Disclaimer: It is important to note that STABILISE is a work in progress operated by an educated woman with lived experience with bipolar disorder and computer scientists interested in improving access to practical knowledge, medical professionals, and crisis responders. We are building a mobile application that is designed to track moods and analyse text so help can be provided sooner. For medical advice, please consult your family doctor or a trusted health care practitioner. If you believe you are in need of immediate medical assistance and live in North America, call 911. Otherwise, please reach out to the Lifeline at 988 (by phone or text).

Tag: art

  • On Learning How to Tell Time Differently

    On Learning How to Tell Time Differently

    “It takes effort to catch yourself before you start retelling the old stories. It takes imagination to see the new story as being real before it has fully manifested. But it’s so worth it when it begins to happen around you and you realize that you don’t even miss the old stories because they never made you happy anyway.”

    Michelle Gordon

    There’s a poem I once read with lines that run through my head even now. It went something along the lines of this:

    “There are voices in the attic. I think they’ve come for me. I hear you laugh, ask if I’m still writing to you, and I guess I must be.”

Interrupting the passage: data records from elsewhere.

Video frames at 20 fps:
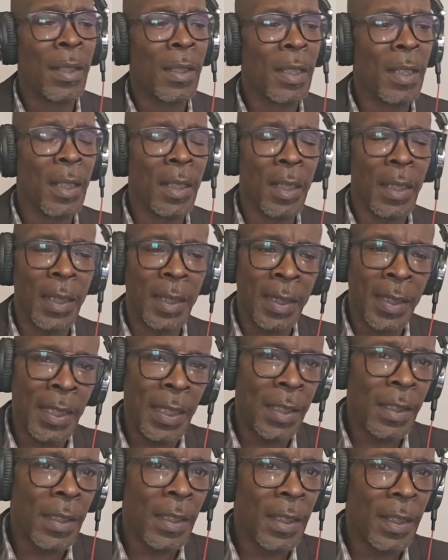The
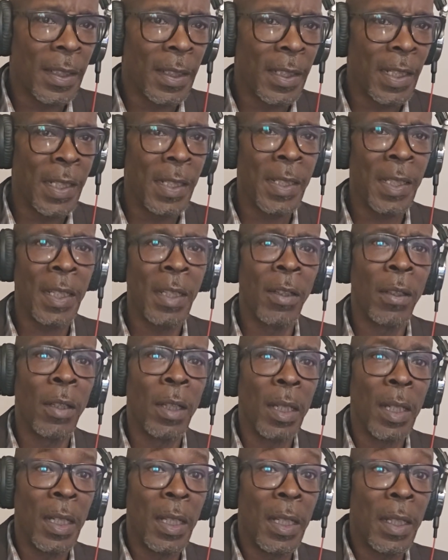attention to detail,
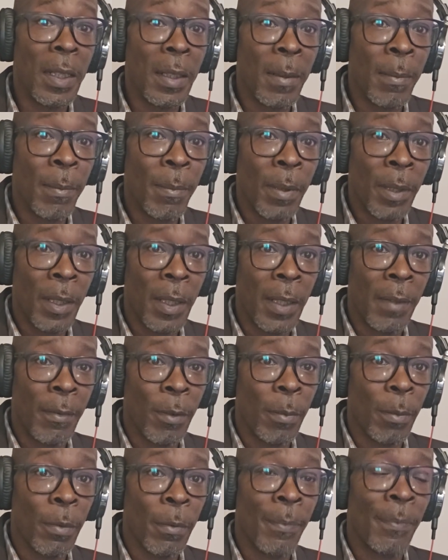
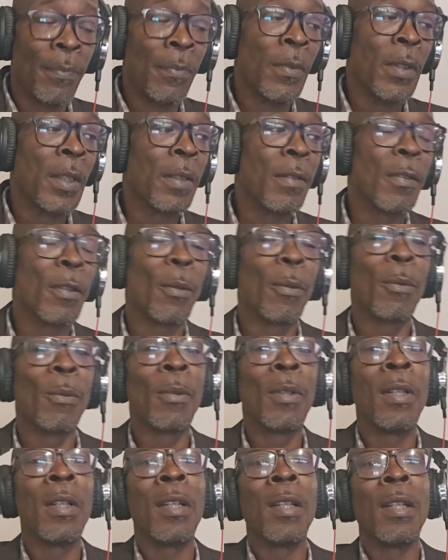unbelievable. So,
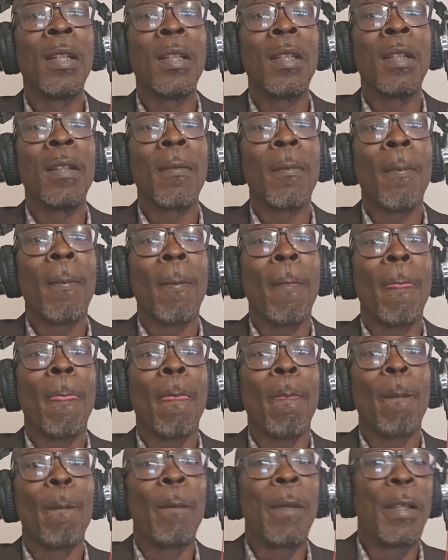
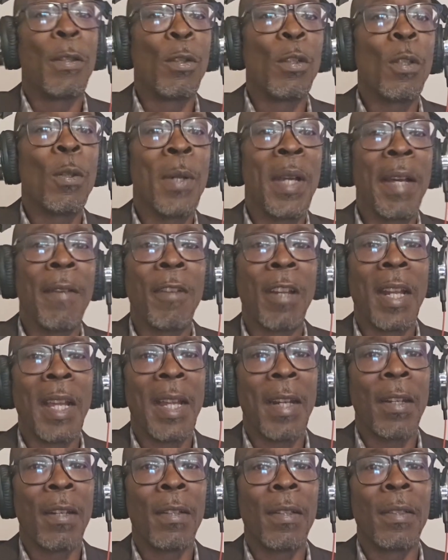and you do have a
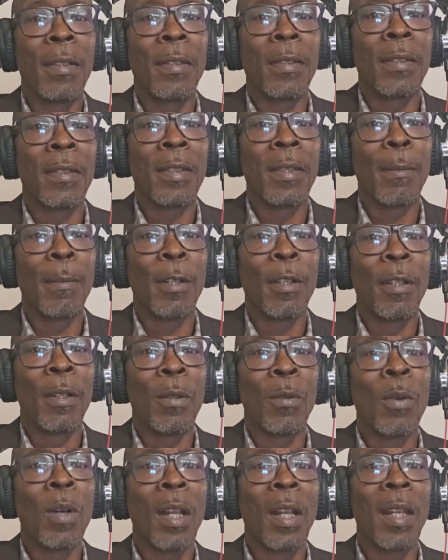lot of similar
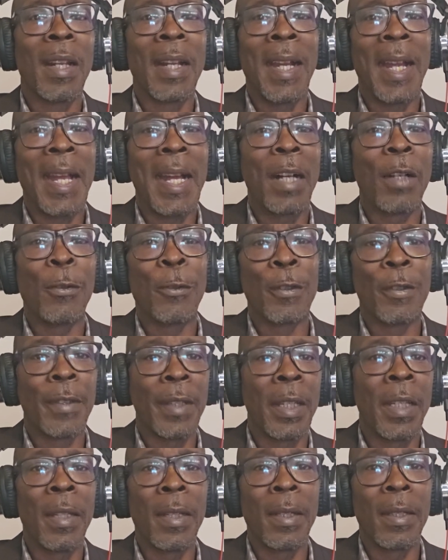quality houses
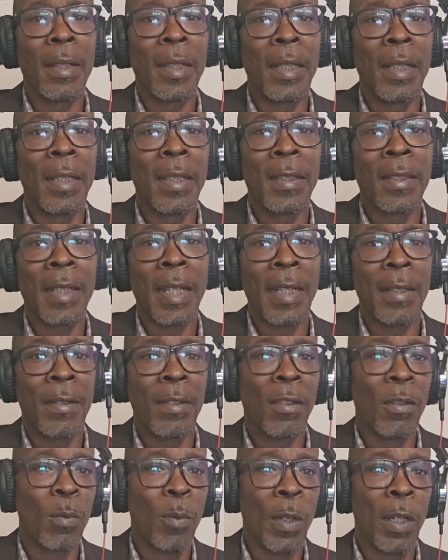in the
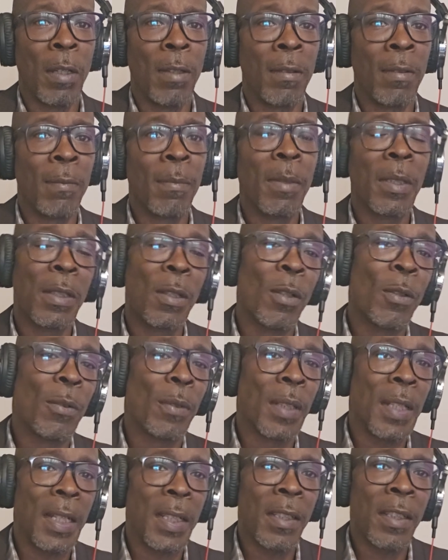States as well. But
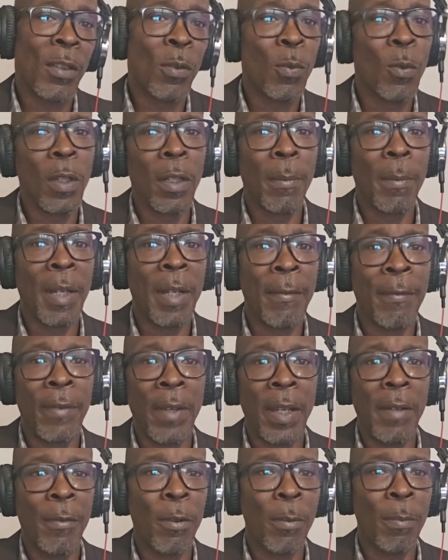that's just one of my
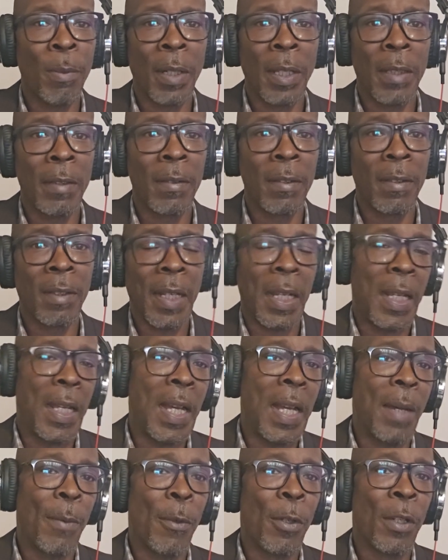favorite places that
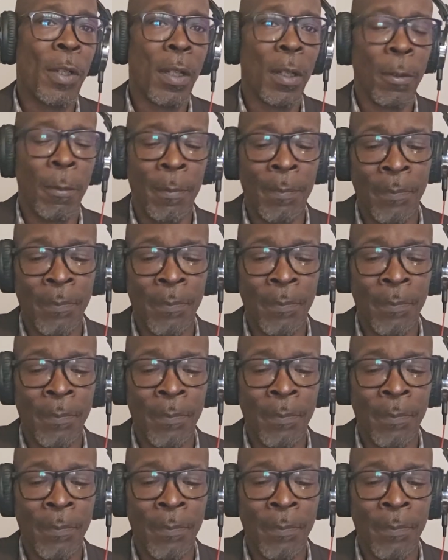I would go.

    Very bad paraphrasing, wish I could locate the piece so I could do it justice, but it was written by a poet on Instagram many years ago whose name I don’t remember.

    Such is life.

    I have been considering the emotional sustenance that comes from cognitive restructuring. I am thinking about those moments when you begin to recognize that the authority to change stems from a series of small steps.

    It is not merely that progress takes time, but often only registers when you realize that the characters have changed. The wording is different.

    Setting and tone are rather important narrative devices. Repetition of the same scene could be construed as insanity, but it could also be the time it takes to realize which parts request modification and integration.

    Sometimes a breath isn’t the act of drawing in air. Sometimes a breath is practicing a new skill, familiarizing yourself with an unfamiliar tool.

    Lay down the chisel, the inner critic, the part of you that asks to be changed. You risk destroying the whole. You risk laser focus on details that actually aren’t all that pertinent. An entire spectrum of colours and techniques to learn instead. Learning anything new takes time.

  • On Art

    In her book, On Photography, Susan Sontag writes,

    “All photographs are memento mori. To take a photograph is to participate in another person’s (or thing’s) mortality, vulnerability, mutability. Precisely by slicing out this moment and freezing it, all photographs testify to time’s relentless melt. Photography is the inventory of mortality. It preserves the look of things, the way they have changed, the way they will never change again.”

    Note: Memento mori is Latin for, “Remember you will die.”

    It is a Stoic tradition to contemplate death, to keep it close long enough to feel its inevitability. Art is one of those activities where the artist is required to suspend judgment of their work long enough to create. It is in the act of creating that a person can evaluate how they feel about a subject. Often times, the subject is an emotional experience.

    Sontag makes an interesting point when she refers to how photographs are a testament to “time’s relentless melt.” When I create art, I do it because I am trying to understand a subject like death, as well as capture time. Maybe capture is the wrong word. Maybe what I mean is that I am trying to declare that a moment existed. Life is fleeting.

    Currently, I am learning how to make videos for Stabilise’s Instagram and TikTok. The process is long. The process is teaching me how to be patient and how to step outside of my shell. It is also teaching me how to use video editing software and purchase music again, a novel act in the face of music streaming platforms. In order to use iTunes in iMovie, you need to purchase the songs. I am incorporating clips that move me, both my own and others. I am also learning how to not take algorithms personally.

    The creative process for social media is unique. When I make tactile art, specifically memory boxes or abstract pieces on canvas, I am able to feel the materials I am using. I see the paint on my hands and sweaters. There is physical evidence that I have done something in the world. Virtual art in the form of videos, reels, stories, or posts are different. They feel as though they do not really exist until I open my phone, a digital version of Schrodinger’s Cat.

    Art seems to be the “inventory of mortality” that Sontag describes. Whether it’s virtual or tactile, it serves as a commentary on what it means to be a human being in the world. Even the simplest Instagram post is a declaration of existence. It is as though people are saying, “Hello, world! This is me.” I think that is why it can hurt when companies like Meta threaten the integrity of its everyday users who do not have a strong following. I remember when Instagram first began: hashtags worked and the posts appeared chronologically.

    The truth is what it has often been: money changes people. The bigger the corporation, the more profit-driven they become. It is also about the sheer magnitude of posts and people that occupy social media platforms. I digress. This began as a post about art and I ended up writing about social media. Perhaps this is because I think social media is an art form in and of itself.

    To willfully engage with the world is a substantial act. It is a footprint in the sand, a marker of location, a finger on the trigger of a camera.